**About this exercise:**
The exercise calls for exact output of the lines between the one that contains "(3.00 s to 3.43 s)" and the end of the data, with both ends kept and pictures left out.
[Opening Source data section]
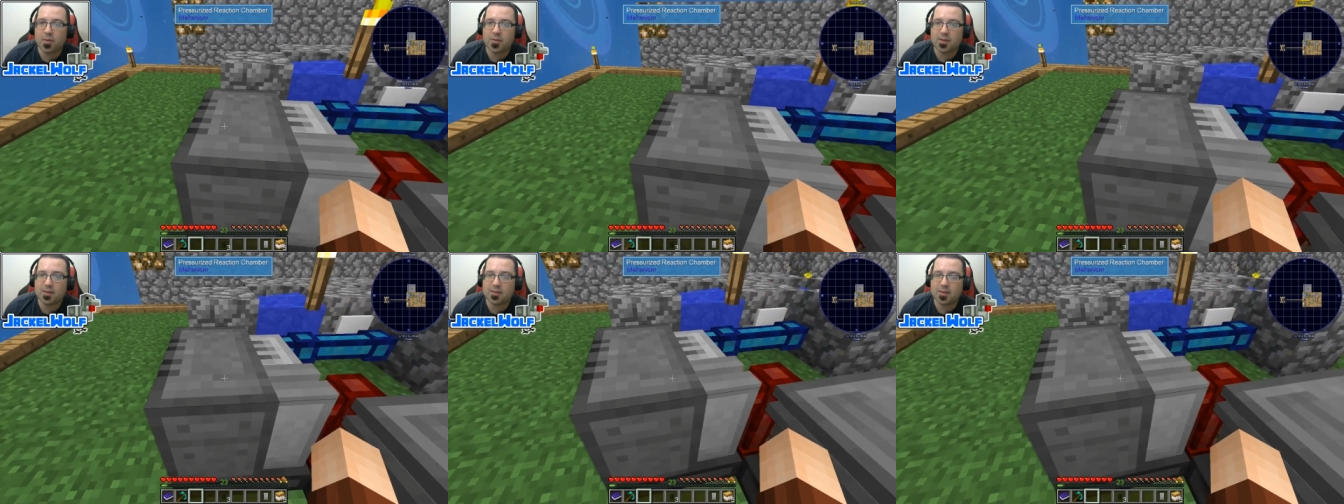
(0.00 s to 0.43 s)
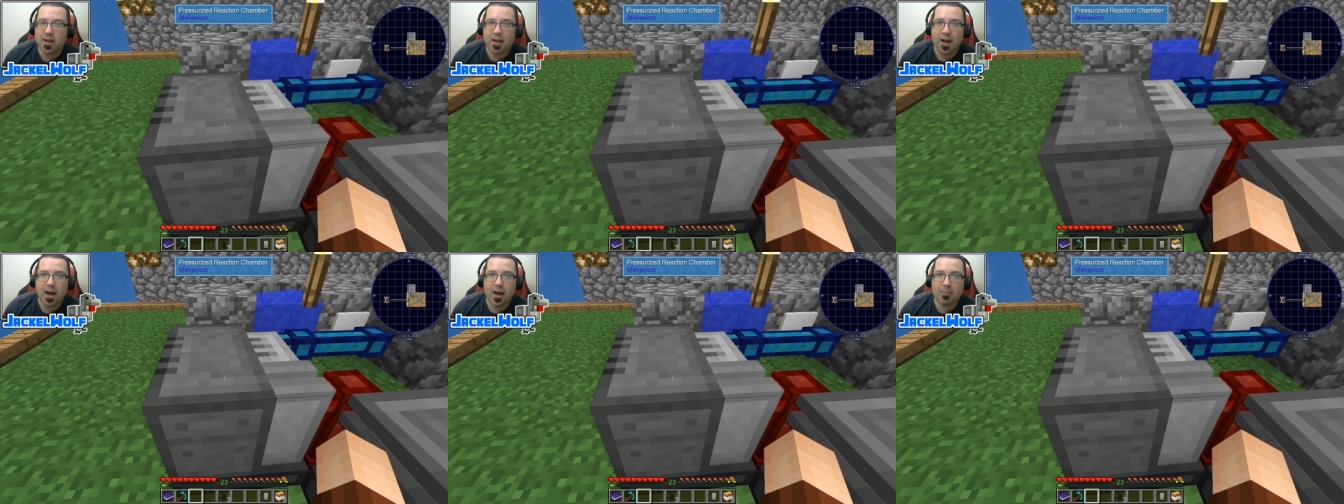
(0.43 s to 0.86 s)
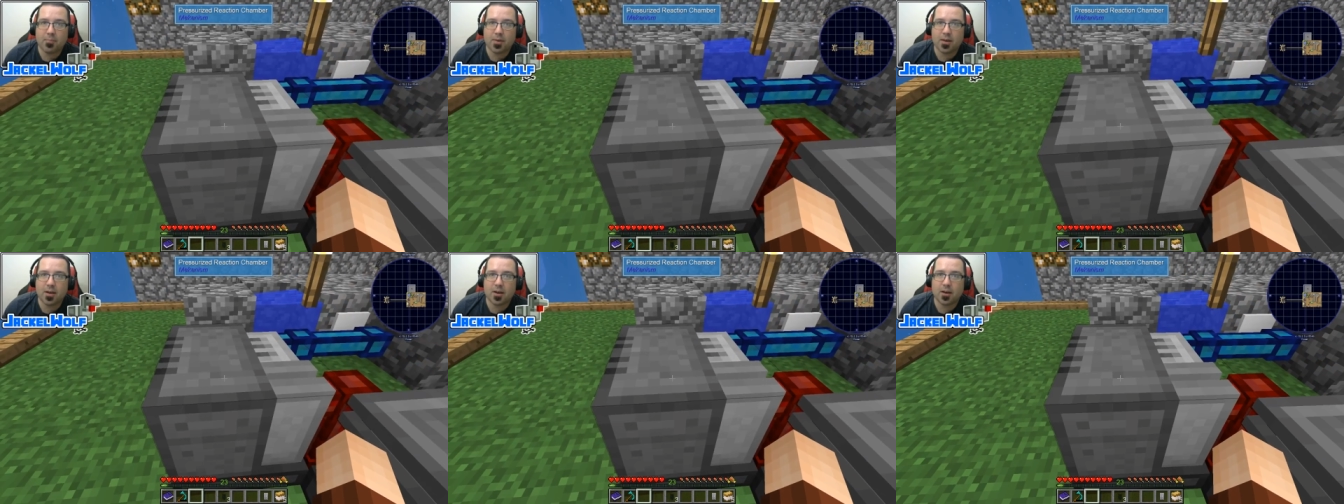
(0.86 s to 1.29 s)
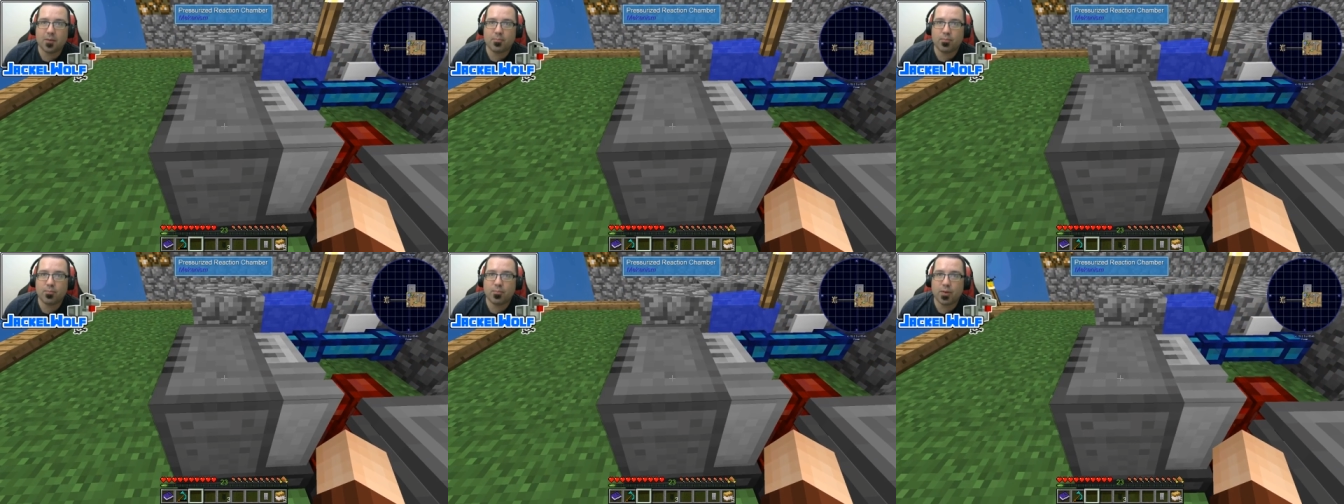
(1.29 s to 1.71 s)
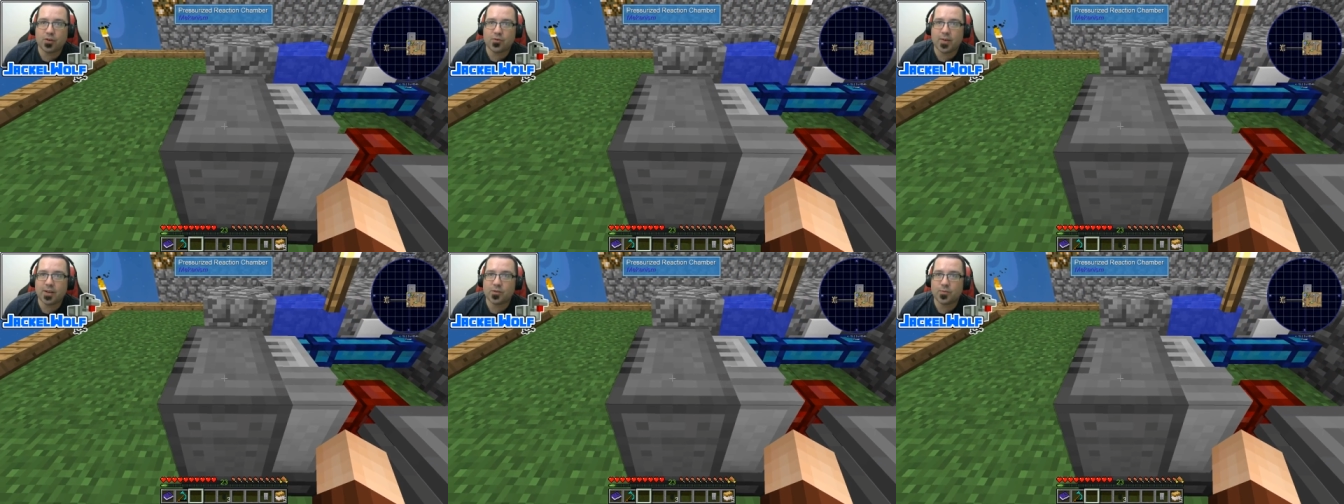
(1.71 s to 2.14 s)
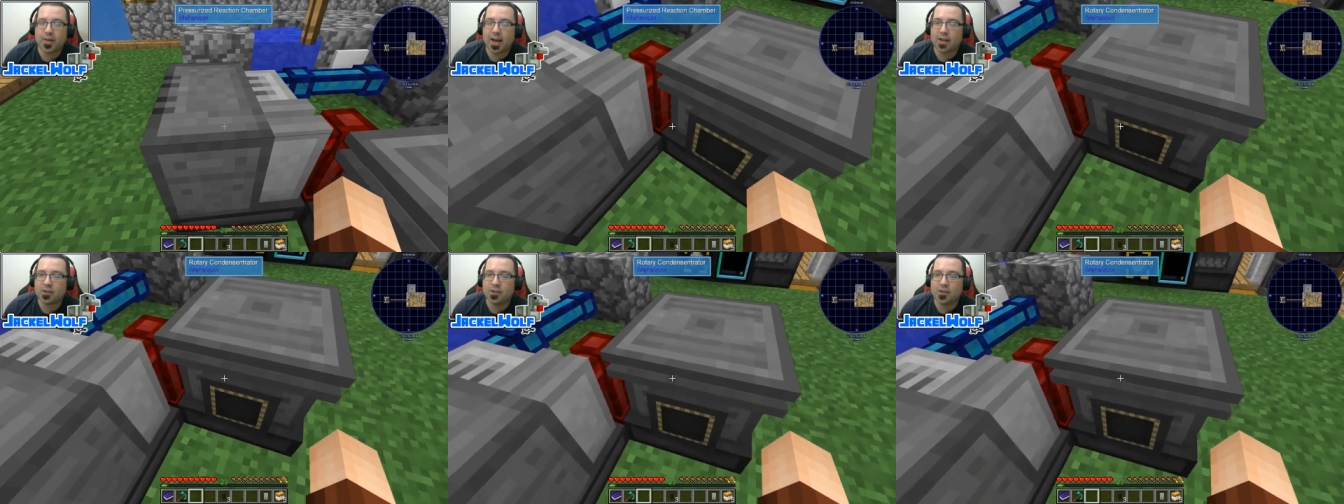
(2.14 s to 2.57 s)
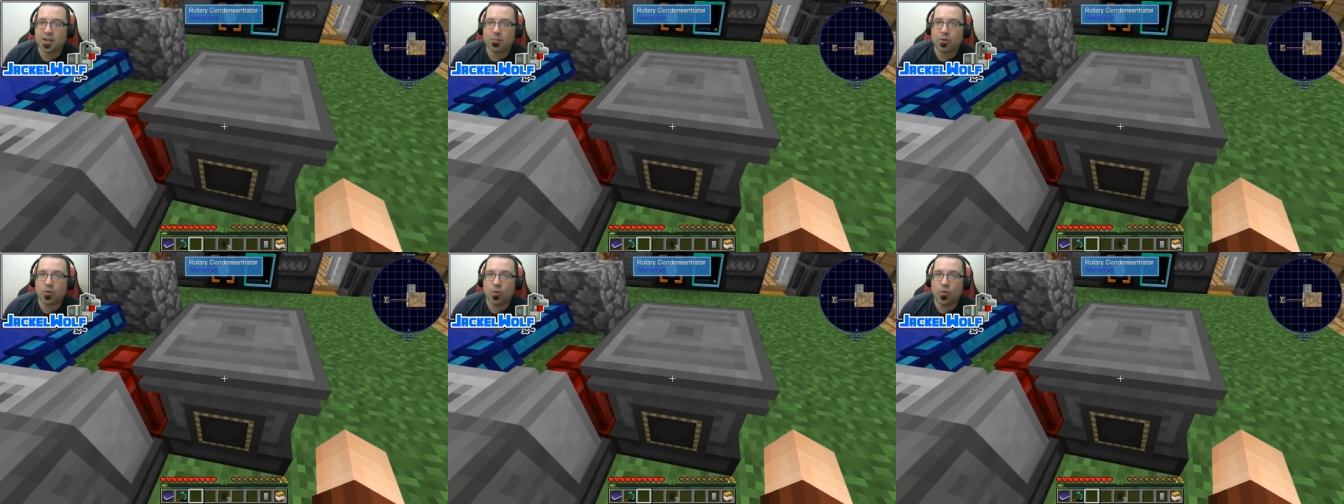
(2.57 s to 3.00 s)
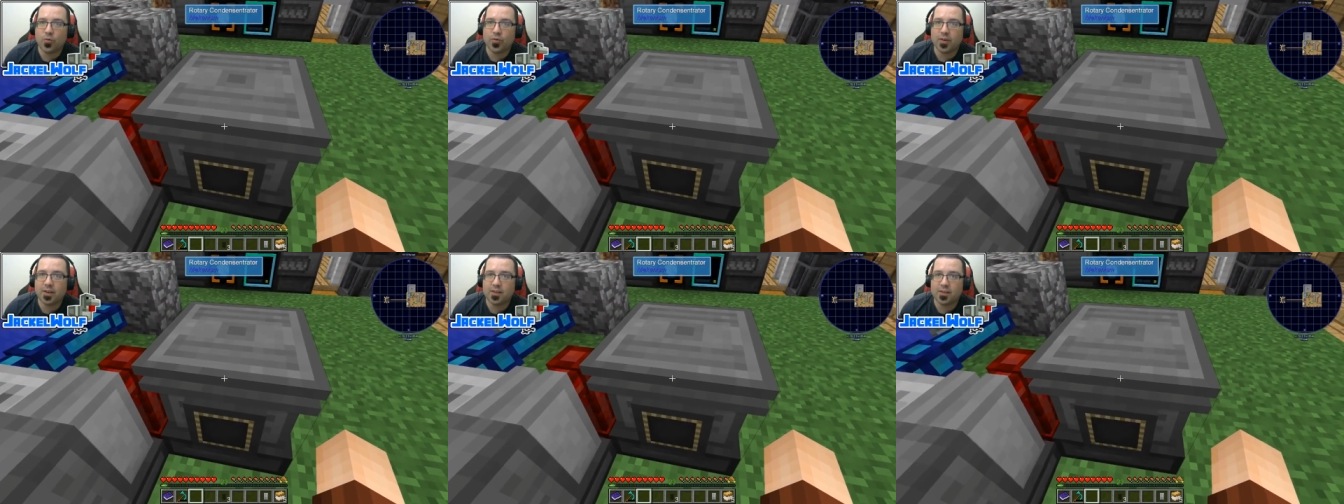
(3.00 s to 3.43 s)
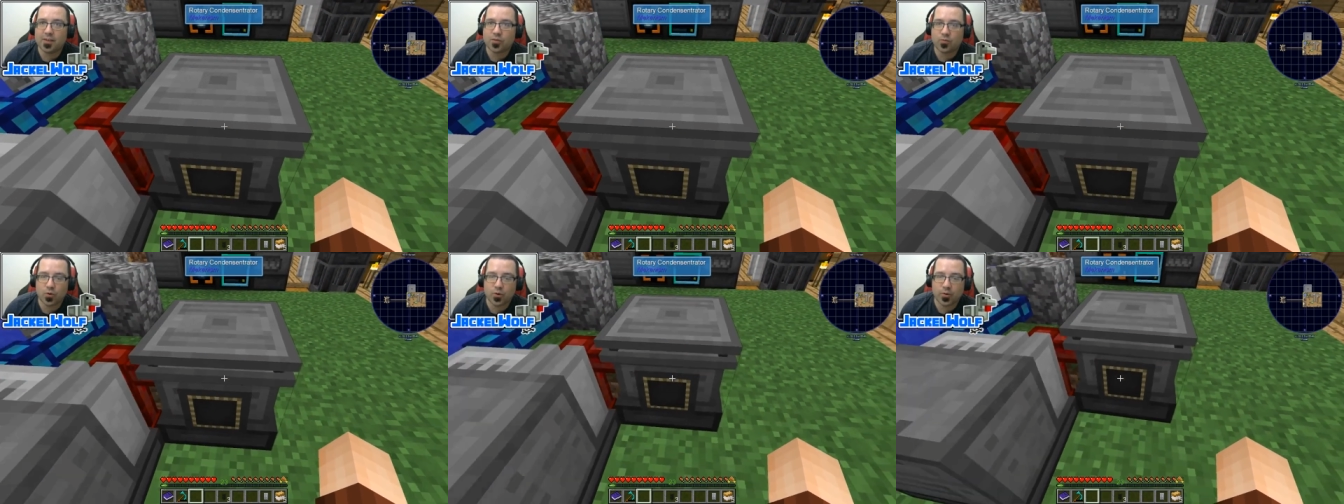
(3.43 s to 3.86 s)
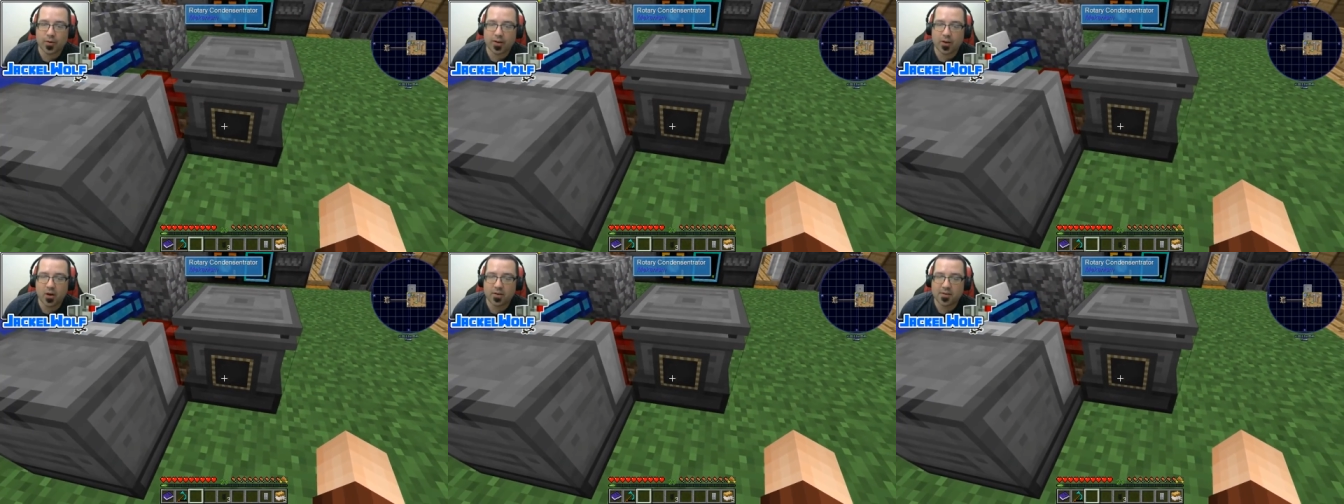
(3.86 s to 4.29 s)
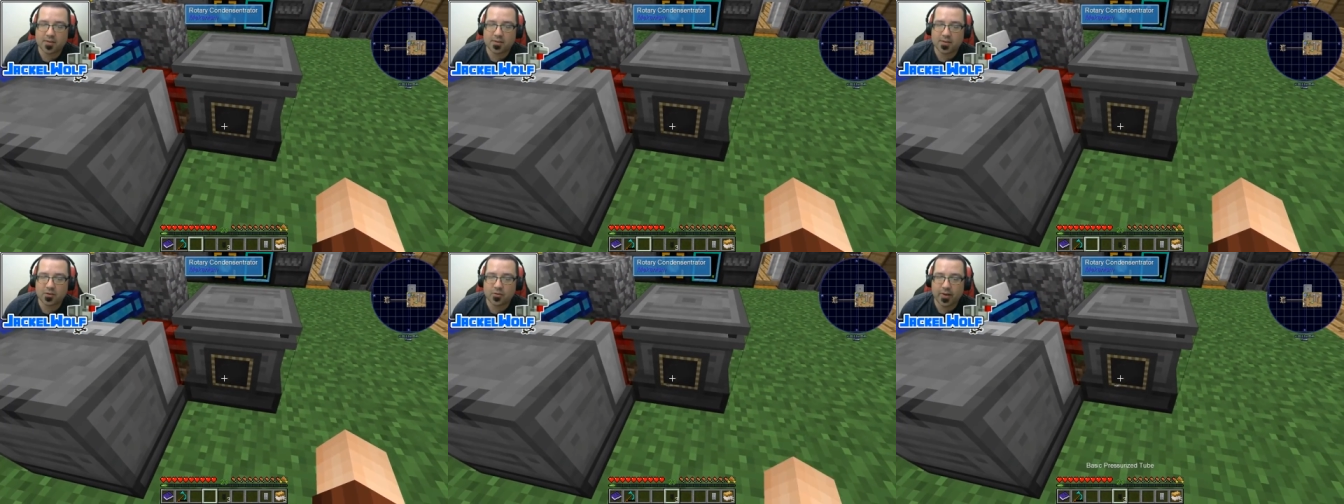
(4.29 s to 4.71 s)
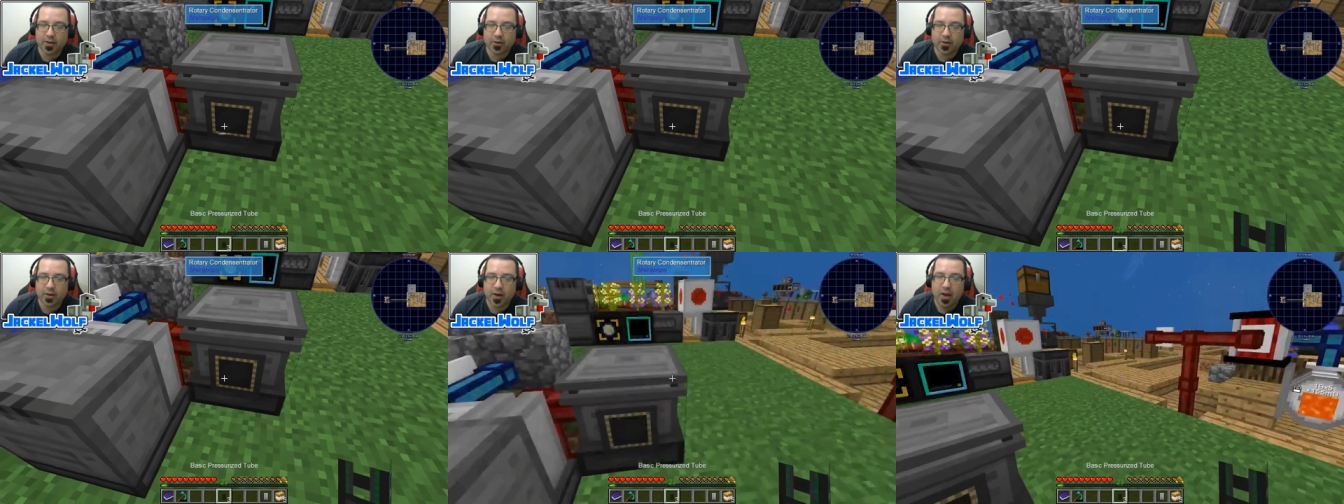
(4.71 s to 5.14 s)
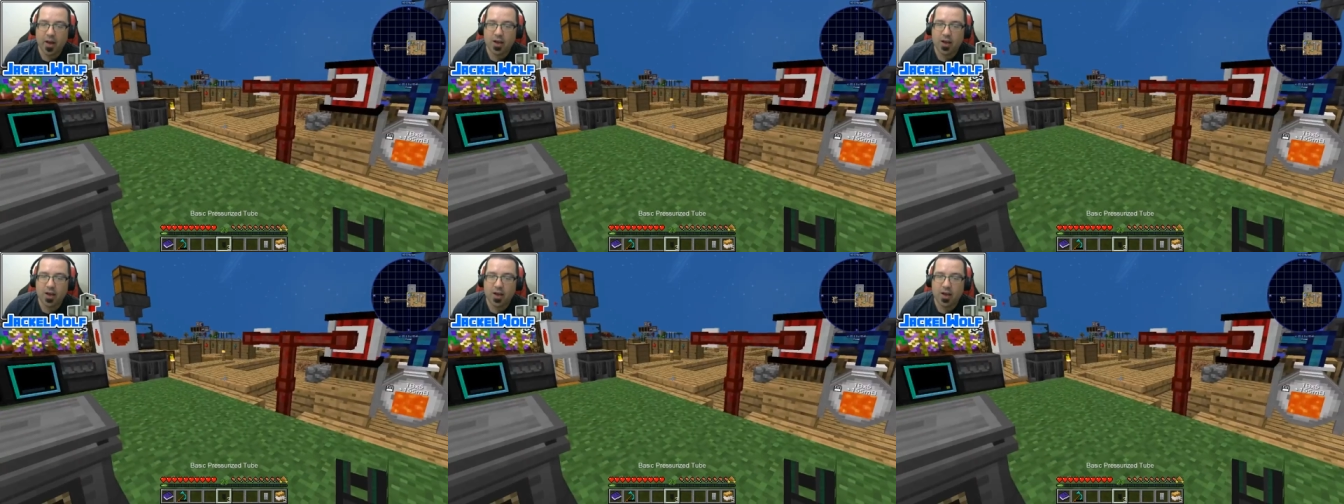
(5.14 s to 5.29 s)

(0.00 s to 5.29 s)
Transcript: this uh, P, uh, pressurized reaction chamber over into this rotary condensator.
[Closing Source data section]
**Finished exercise:**
(3.00 s to 3.43 s)
(3.43 s to 3.86 s)
(3.86 s to 4.29 s)
(4.29 s to 4.71 s)
(4.71 s to 5.14 s)
(5.14 s to 5.29 s)

(0.00 s to 5.29 s)
Transcript: this uh, P, uh, pressurized reaction chamber over into this rotary condensator.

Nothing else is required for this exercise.